Cloud Storage Device
The cloud storage device mechanism represents storage devices that are designed specifically for cloud-based provisioning. Instances of these devices can be virtualized, similar to how physical servers can spawn virtual server images. They are commonly able to provide fixed-increment capacity allocation in support of the pay-per-use mechanism. Cloud storage devices can be exposed for remote access via cloud storage devices.
A primary concern related to cloud storage is the security, integrity, and confidentiality of data, which becomes more prone to being compromised when entrusted to external cloud providers and other third parties. There can also be legal and regulatory implications that result from relocating data across geographical or national boundaries. Another issue applies specifically to the performance of large databases. LANs provide locally stored data with network reliability and latency levels that are superior to those of WANs.
Cloud Storage Device Levels
Cloud storage device mechanisms provide common logical units of data storage, such as:
- Files – Collections of data are grouped into files that are located in folders.
- Blocks – The lowest level of storage and the closest to the hardware, a block is the smallest unit of data that is still individually accessible.
- Datasets – Sets of data are organized into a table-based, delimited, or record format.
- Objects – Data and its associated metadata are organizes as Web-based resources.
Each of these storage levels is commonly associated with a certain type of technical interface which corresponds to a particular type of cloud storage device and cloud storage service used to expose its API (Figure A.18).
Figure 1 – Different cloud service consumers utilize different technologies to interface with virtualized cloud storage devices. (Adapted from the CDMI Cloud Storage Reference Model.)
Network Storage Interfaces
Legacy network storage most commonly falls under the category of network storage interfaces. It includes storage devices in compliance with industry standard protocols, such as SCSI for storage blocks and the server message block (SMB), common Internet file system (CIFS), and network file system (NFS) for file and network storage. File storage entails storing individual data in separate files that can be different sizes and formats and organized into folders and subfolders. Original files are often replaced by the new files that are created when data has been modified.

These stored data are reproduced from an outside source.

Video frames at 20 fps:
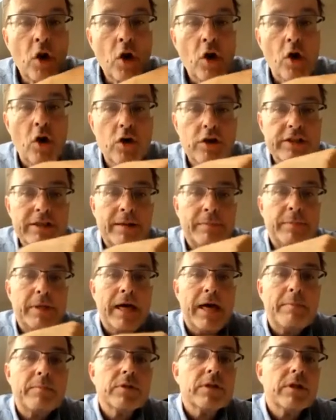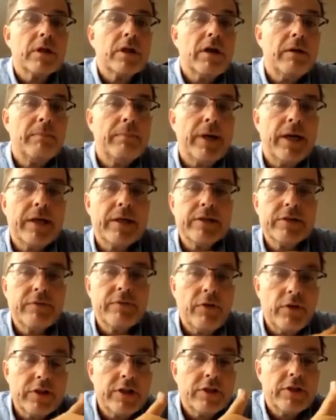or sometimes the companies,
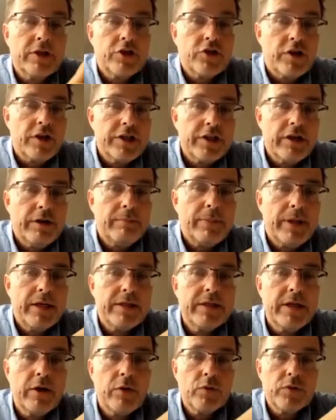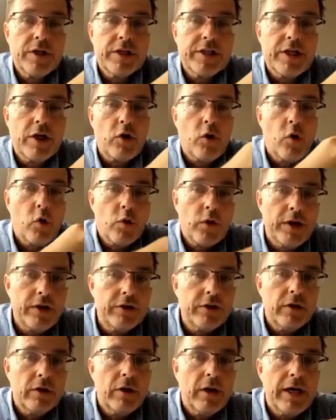for instance, the insurance companies, are using their own
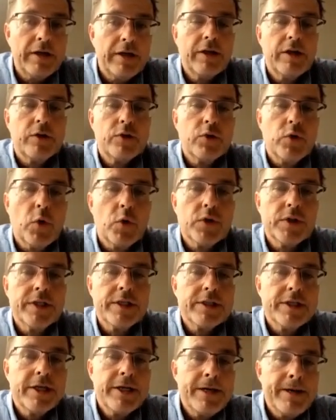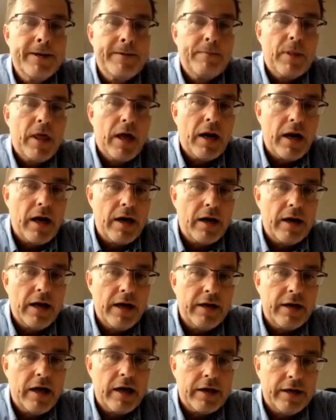internal IT resources and
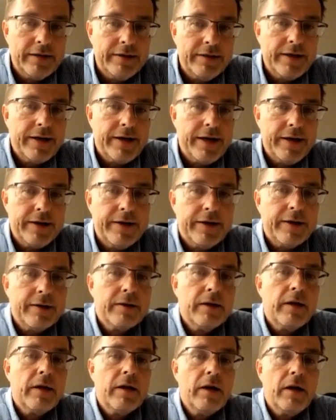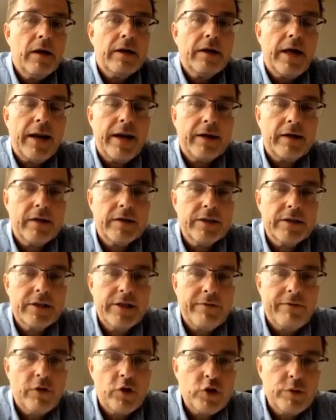are integrating directly the
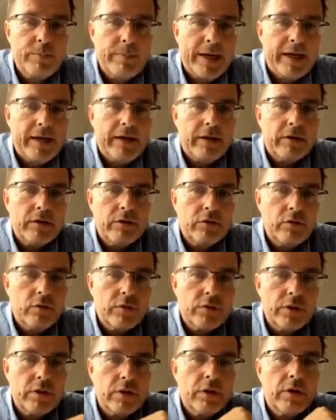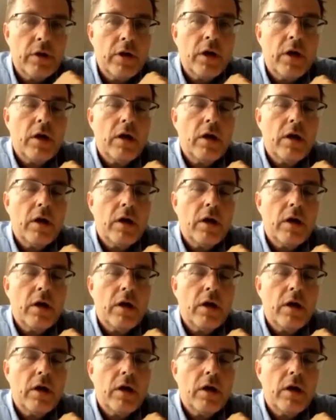Sigfox backend to the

When a cloud storage device mechanism is based on this type of interface, its data searching and extraction performance will tend to be suboptimal. Storage processing levels and thresholds for file allocation are usually determined by the file system itself.
Block storage required data to be in a fixed format (known as a data block), which is the smallest unit that can be stored and accessed and the storage format closest to hardware. Using either the logical unit number (LUN) or virtual volume block-level storage will typically have better performance than file-level storage.
Object Storage Interfaces
Various types of data can be referenced and stored as Web resources. This is referred to as object storage, which is based on technologies that can support a range of data and media types. Cloud storage device mechanisms that implement this interface can typically be accessed via REST or Web service-based cloud services using HTTP as the prime protocol. The Storage Networking Industry Association’s Cloud Data Management Interface (SNIA’s CDMI) supports the use of object storage interfaces.
Database Storage Interfaces
Cloud storage device mechanisms based on database storage interfaces typically support a query language in addition to basic storage operations. Storage management is carried out using a standard API or an administrative user-interface.
This classification of storage interface is divided into two main categories according to storage structure, as follows.
Relational Data Storage
Traditionally, many on-premise IT environments store data using relational databases or relational database management systems (RDBMSs). Relational databases (or relational storage devices) rely on tables to organize similar data into rows and columns. Tables can have relationships with each other to give the data increased structure, to protect data integrity, and to avoid data redundancy (which is referred to as data normalization). Working with relational storage commonly involves the use of the industry standard Structured Query Language (SQL).
A cloud storage device mechanism implemented using relational data storage could be based on any number of commercially available database products, such as IBM DB2, Oracle Database, Microsoft SQL Server, and MySQL.
Challenges with cloud-based relational databases commonly pertain to scaling and performance. Scaling a relational cloud storage device vertically can be more complex and cost-ineffective than horizontal scaling. Databases with complex relationships and/or containing large volumes of data can be afflicted with higher processing overhead and latency, especially when accessed remotely via cloud services.
Non-Relational Data Storage
Non-relational storage (also commonly referred to as NoSQL storage) moves away from the traditional relational database model in that it establishes a “looser” structure for stored data with less emphasis on defining relationships and realizing data normalization. The primary motivation for using non-relational storage is to avoid the potential complexity and processing overhead that can be imposed by relational databases. Also, non-relational storage can be more horizontally scalable than relational storage.
The trade-off with non-relational storage is that the data loses much of the native form and validation due to limited or primitive schemas or data models. Furthermore, non-relational repositories don’t tend to support relational database functions, such as transactions or joins.
Normalized data exported into a non-relational storage repository will usually become denormalized, meaning that the size of the data will typically grow. An extent of normalization can be preserved, but usually not for complex relationships. Cloud providers often offer non-relational storage that provides scalability and availability of stored data over multiple server environments. However, many non-relational storage mechanisms are proprietary and therefore can severely limit data portability.